Asymptotic estimate for a special sum

Question

I seek the asymptotic behavior for the following sum: $$\sum_{i=1}^{\lceil \frac{\log n}{1/2\log\log n} \rceil}\sqrt{\log(n/(\log n)^{i/2})}$$

Is there a better (and still simple) estimate than $O\left(\frac{\log^{3/2}n}{\log \log n}\right)$?

Answer 1

Playing around to see what happens.

$S(n) =\sum_{i=1}^{\lfloor \frac{\log n}{1/2\log\log n} \rfloor}\sqrt{\log(n/(\log n)^{i/2})} $.

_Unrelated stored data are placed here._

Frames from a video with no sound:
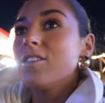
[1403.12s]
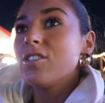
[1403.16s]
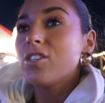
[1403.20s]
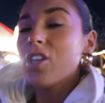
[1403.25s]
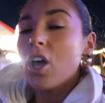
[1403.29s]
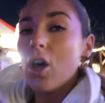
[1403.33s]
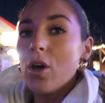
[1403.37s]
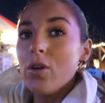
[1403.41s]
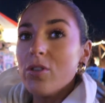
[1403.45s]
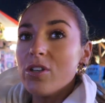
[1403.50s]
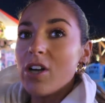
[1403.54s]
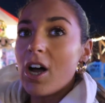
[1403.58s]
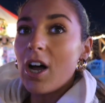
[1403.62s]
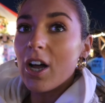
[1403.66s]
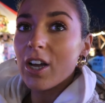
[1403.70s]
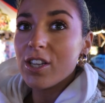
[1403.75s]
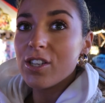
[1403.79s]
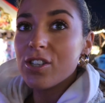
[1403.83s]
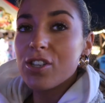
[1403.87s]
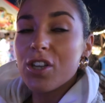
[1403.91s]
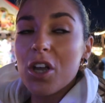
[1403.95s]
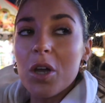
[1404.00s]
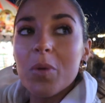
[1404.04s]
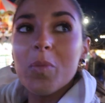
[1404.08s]
So dark
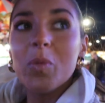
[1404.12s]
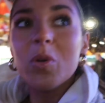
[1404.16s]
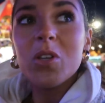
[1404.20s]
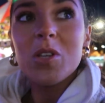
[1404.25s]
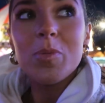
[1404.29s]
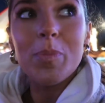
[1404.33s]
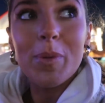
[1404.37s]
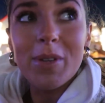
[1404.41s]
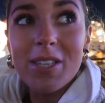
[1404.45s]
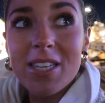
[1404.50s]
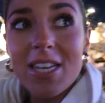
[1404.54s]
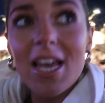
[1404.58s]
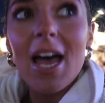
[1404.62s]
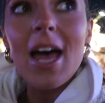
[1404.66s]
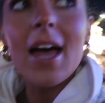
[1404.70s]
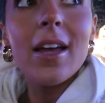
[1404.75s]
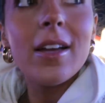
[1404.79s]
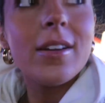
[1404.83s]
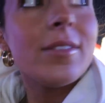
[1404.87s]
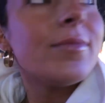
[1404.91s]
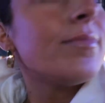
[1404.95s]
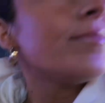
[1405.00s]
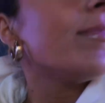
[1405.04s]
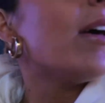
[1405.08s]
and so much busier,
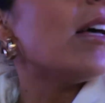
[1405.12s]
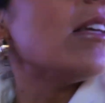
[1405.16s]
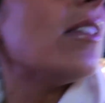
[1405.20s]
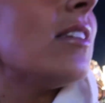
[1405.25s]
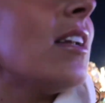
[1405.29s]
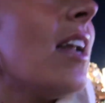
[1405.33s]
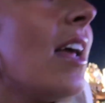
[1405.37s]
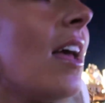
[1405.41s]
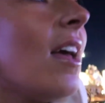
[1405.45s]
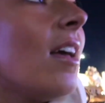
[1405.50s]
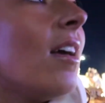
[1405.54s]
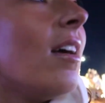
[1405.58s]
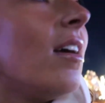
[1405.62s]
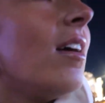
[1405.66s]
hasn't it?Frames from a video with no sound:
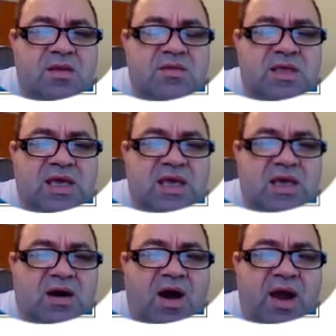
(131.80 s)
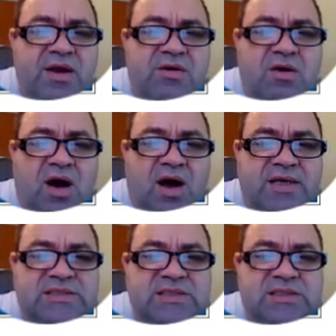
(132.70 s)
The higher
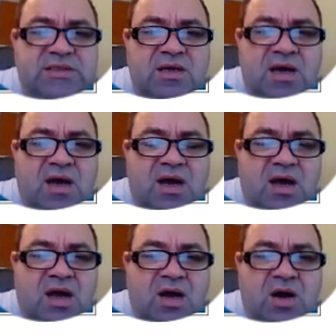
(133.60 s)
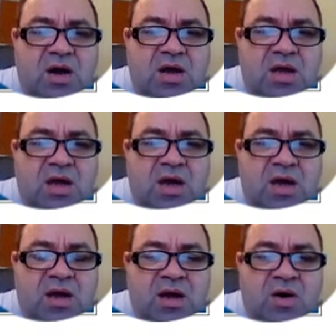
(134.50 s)
costs or
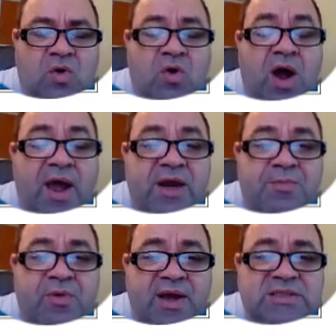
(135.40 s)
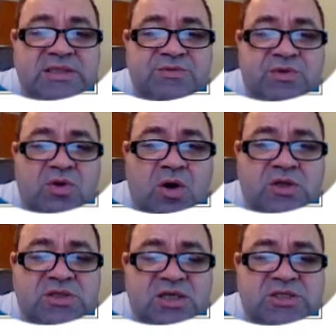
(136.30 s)
higher prices will
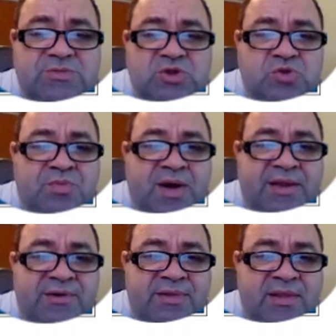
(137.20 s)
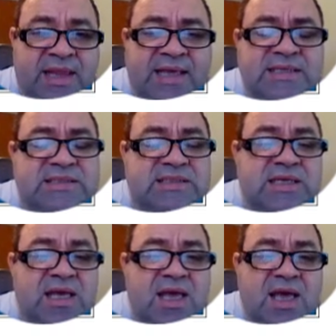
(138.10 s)
cause customers to buy less.
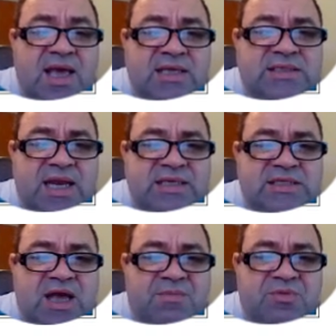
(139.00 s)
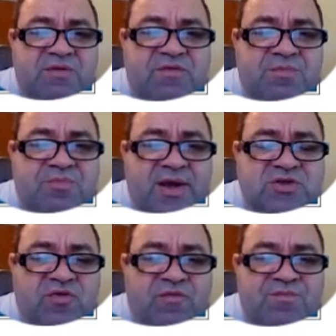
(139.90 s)
As an example, if the
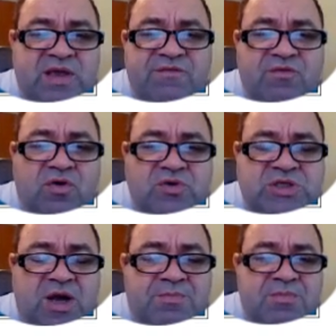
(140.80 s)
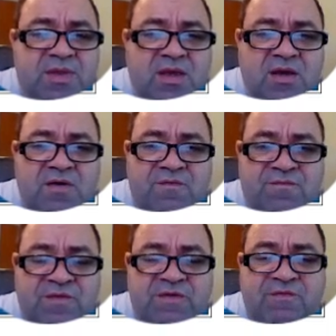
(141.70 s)
price of beef goes up,
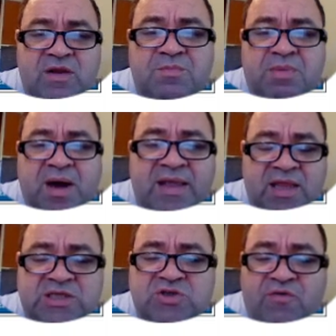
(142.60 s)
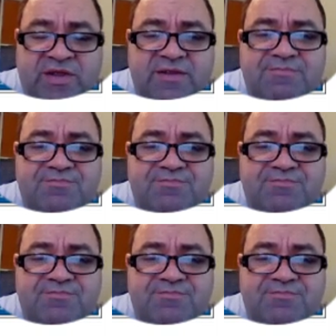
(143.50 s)
we will buy less of it.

Note that floor is needed in the upper limit, otherwise the log can go negative.

$f(n) =\log(n/(\log n)^{i/2}) =\log(n)-(i/2)\log\log(n) $.

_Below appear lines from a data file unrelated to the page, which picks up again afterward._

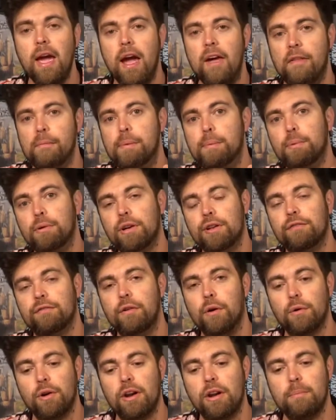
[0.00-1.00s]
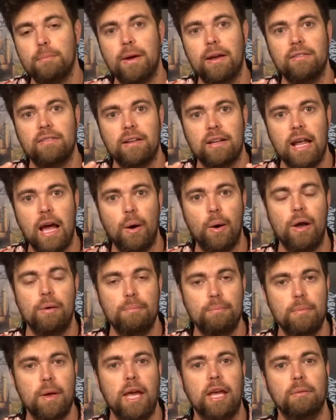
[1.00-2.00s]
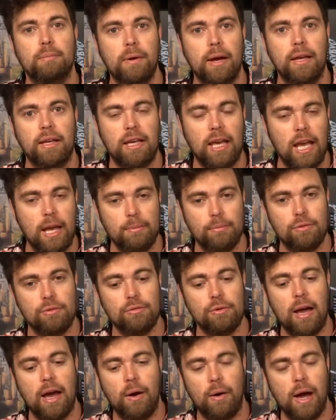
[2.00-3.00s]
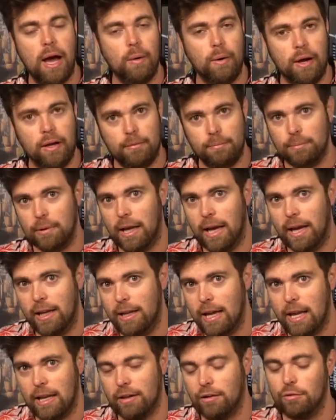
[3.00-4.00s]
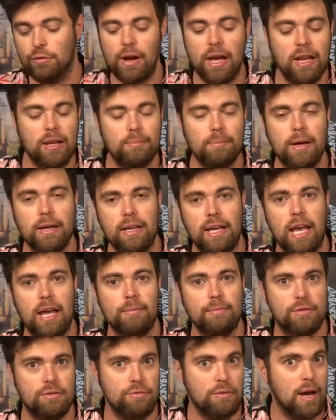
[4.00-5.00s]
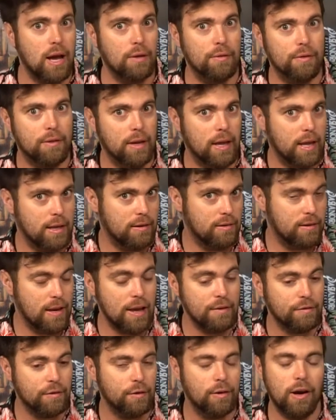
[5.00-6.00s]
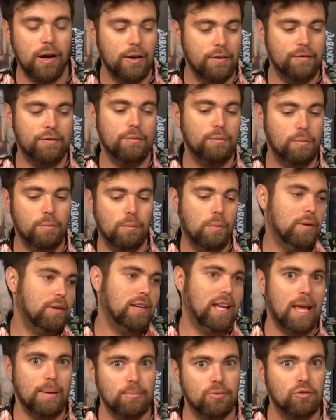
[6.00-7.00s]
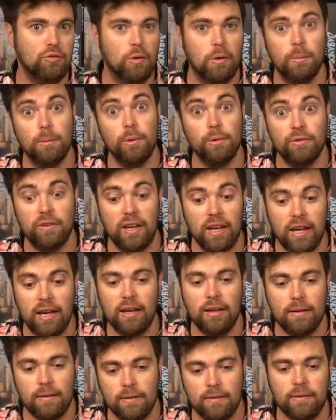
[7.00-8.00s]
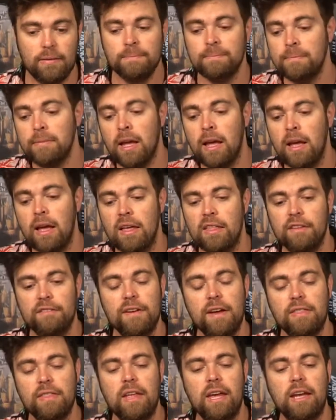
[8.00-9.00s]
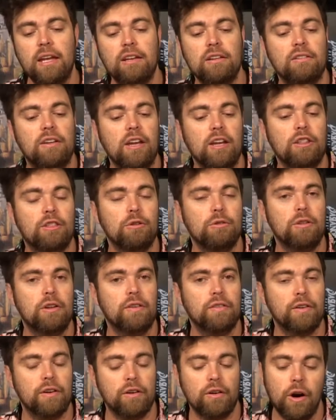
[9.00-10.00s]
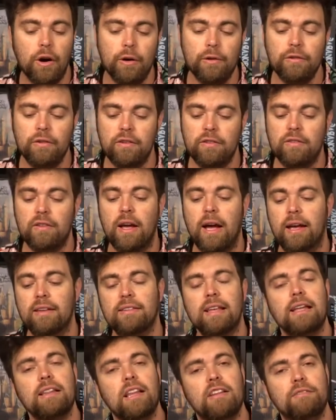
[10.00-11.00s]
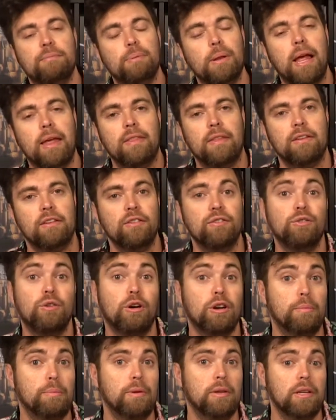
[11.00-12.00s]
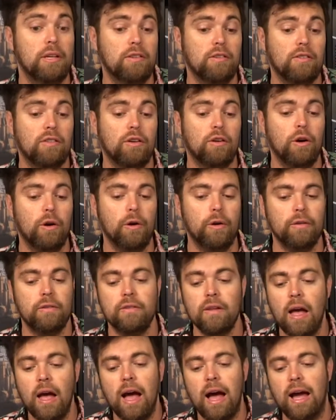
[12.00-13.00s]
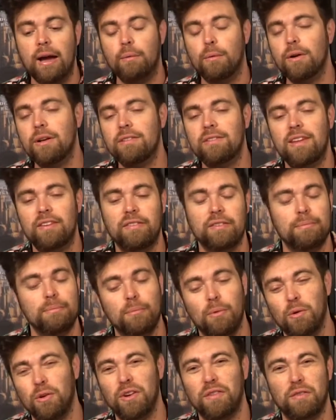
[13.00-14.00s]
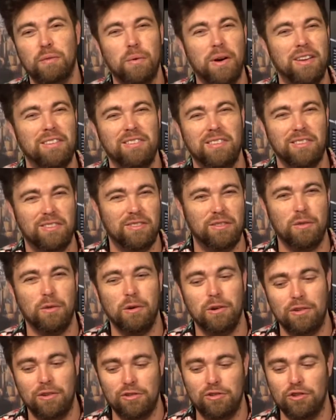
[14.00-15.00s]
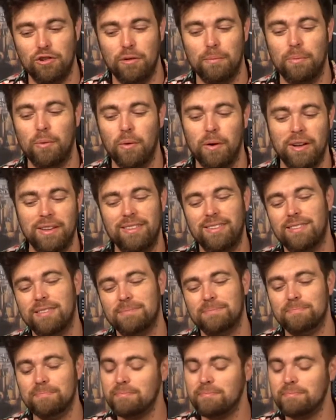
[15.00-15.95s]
and then people can vote on it based on how I made my game, through how, how I played and created my game throughout the endeavor of what Gamestormers is. The fact that I can dig through the different cards is nice. I love playing the discard abilities on the cards. I want to see even more different ways to score additional points.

Let $a = \frac{\log n}{1/2\log\log n} $ and $b = \lfloor a \rfloor $.

$\begin{array}\\ \sqrt{f(n)} &= \sqrt{\log(n)-(i/2)\log\log(n)}\\ &= \sqrt{\log(n)}\sqrt{1-(i/2)\log\log(n)/\log(n)}\\ &= \sqrt{\log(n)}\sqrt{1-i/a}\\ \end{array} $

so that

$\begin{array}\\ S(n) &=\sqrt{\log(n)}\sum_{i=1}^{\lfloor a\rfloor}\sqrt{1-i/a}\\ &=\sqrt{\log(n)}a\sum_{i=1}^{\lfloor a\rfloor}\frac1{a}\sqrt{1-i/a}\\ &\approx\sqrt{\log(n)}a\int_0^1 \sqrt{1-x}dx\\ &=\sqrt{\log(n)}\dfrac{\log n}{1/2\log\log n}\int_0^1 \sqrt{x}dx\\ &=\dfrac{\log^{3/2} n}{1/2\log\log n}\dfrac{x^{3/2}}{3/2}\big|_0^1\\ &=\dfrac{4\log^{3/2} n}{3\log\log n}\\ \end{array} $

It looks like your big-oh estimate is correct, so nothing better can be done.